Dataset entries
══════════════════════════════
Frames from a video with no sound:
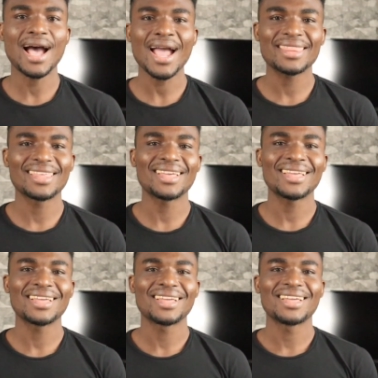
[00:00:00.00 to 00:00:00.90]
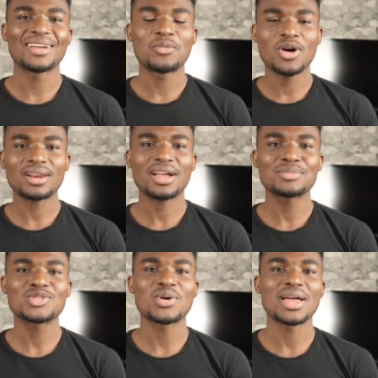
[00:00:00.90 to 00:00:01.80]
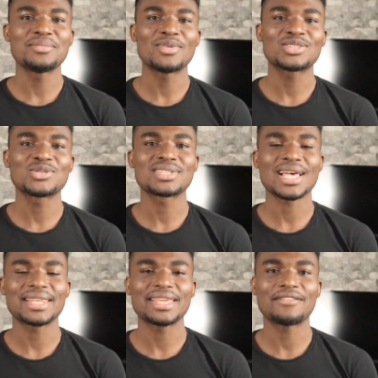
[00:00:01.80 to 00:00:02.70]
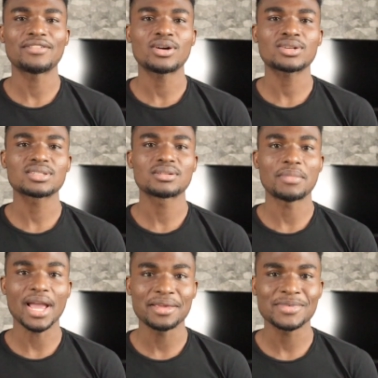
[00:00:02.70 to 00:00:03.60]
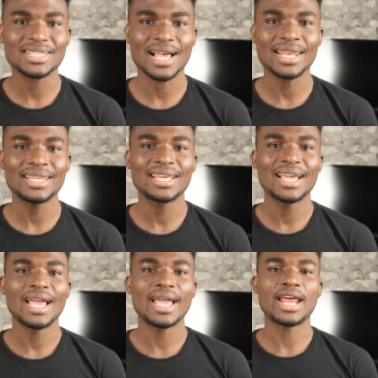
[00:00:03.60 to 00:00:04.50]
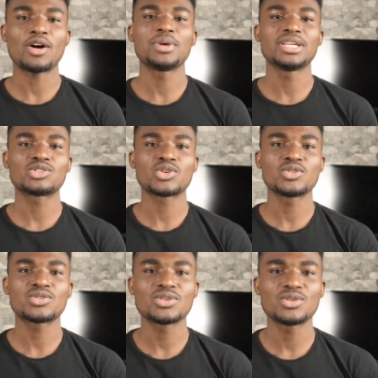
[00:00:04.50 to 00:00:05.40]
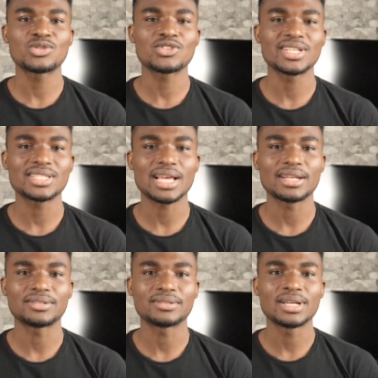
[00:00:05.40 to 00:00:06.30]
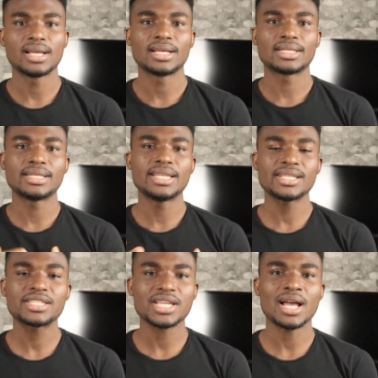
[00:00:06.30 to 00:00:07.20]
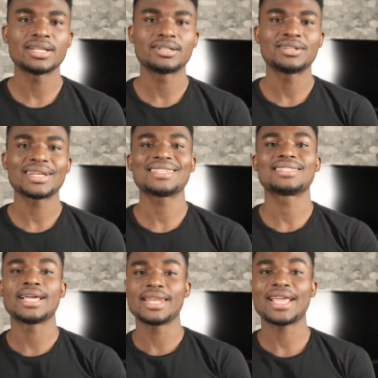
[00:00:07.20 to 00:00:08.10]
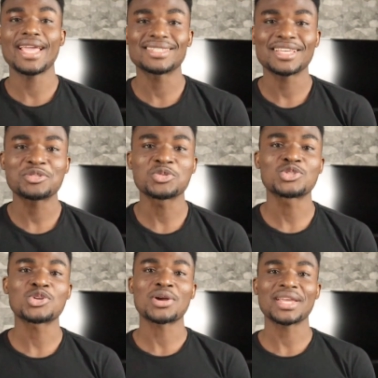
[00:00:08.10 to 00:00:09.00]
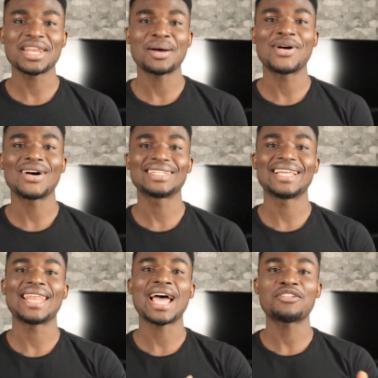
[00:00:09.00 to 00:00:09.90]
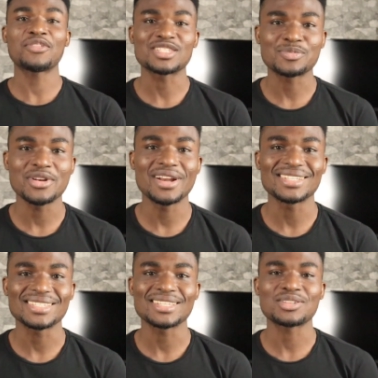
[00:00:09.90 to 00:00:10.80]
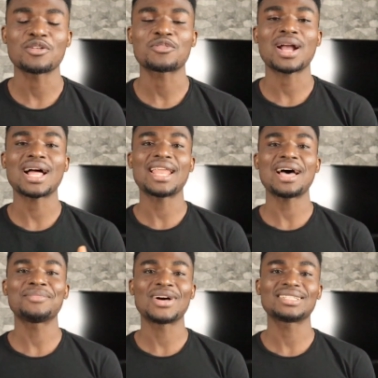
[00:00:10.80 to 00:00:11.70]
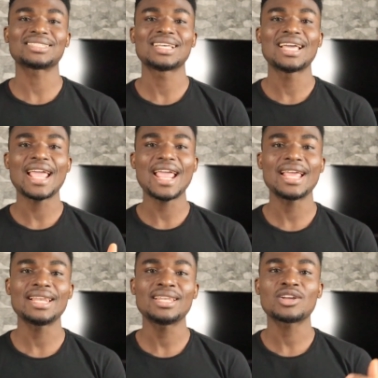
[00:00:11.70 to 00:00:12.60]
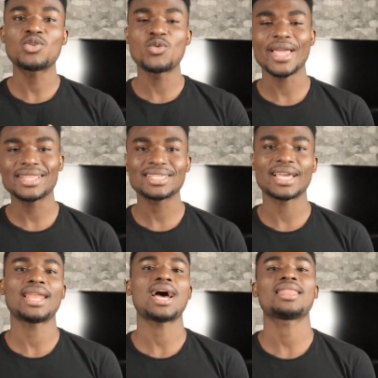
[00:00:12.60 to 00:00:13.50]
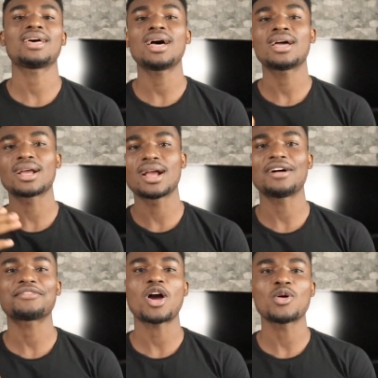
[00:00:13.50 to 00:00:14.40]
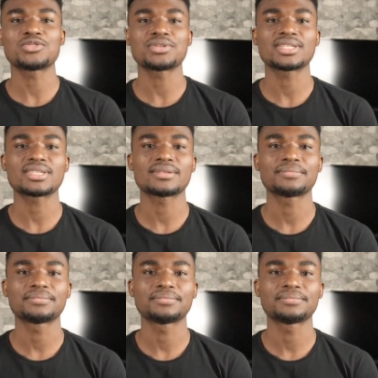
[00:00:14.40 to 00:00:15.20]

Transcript: Hi there, welcome to Alimatu Sadia Vlogs. My name is Khalid and I'll be introducing you to this channel. This channel is dedicated to talking about the life experiences of Kadamas in Kuwait and other Gulf countries.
══════════════════════════════
## Work instructions:
An exact copy of the records above is required, leaving out the pictures.

## Result for this exercise:
Frames from a video with no sound:
[00:00:00.00 to 00:00:00.90]
[00:00:00.90 to 00:00:01.80]
[00:00:01.80 to 00:00:02.70]
[00:00:02.70 to 00:00:03.60]
[00:00:03.60 to 00:00:04.50]
[00:00:04.50 to 00:00:05.40]
[00:00:05.40 to 00:00:06.30]
[00:00:06.30 to 00:00:07.20]
[00:00:07.20 to 00:00:08.10]
[00:00:08.10 to 00:00:09.00]
[00:00:09.00 to 00:00:09.90]
[00:00:09.90 to 00:00:10.80]
[00:00:10.80 to 00:00:11.70]
[00:00:11.70 to 00:00:12.60]
[00:00:12.60 to 00:00:13.50]
[00:00:13.50 to 00:00:14.40]
[00:00:14.40 to 00:00:15.20]

Transcript: Hi there, welcome to Alimatu Sadia Vlogs. My name is Khalid and I'll be introducing you to this channel. This channel is dedicated to talking about the life experiences of Kadamas in Kuwait and other Gulf countries.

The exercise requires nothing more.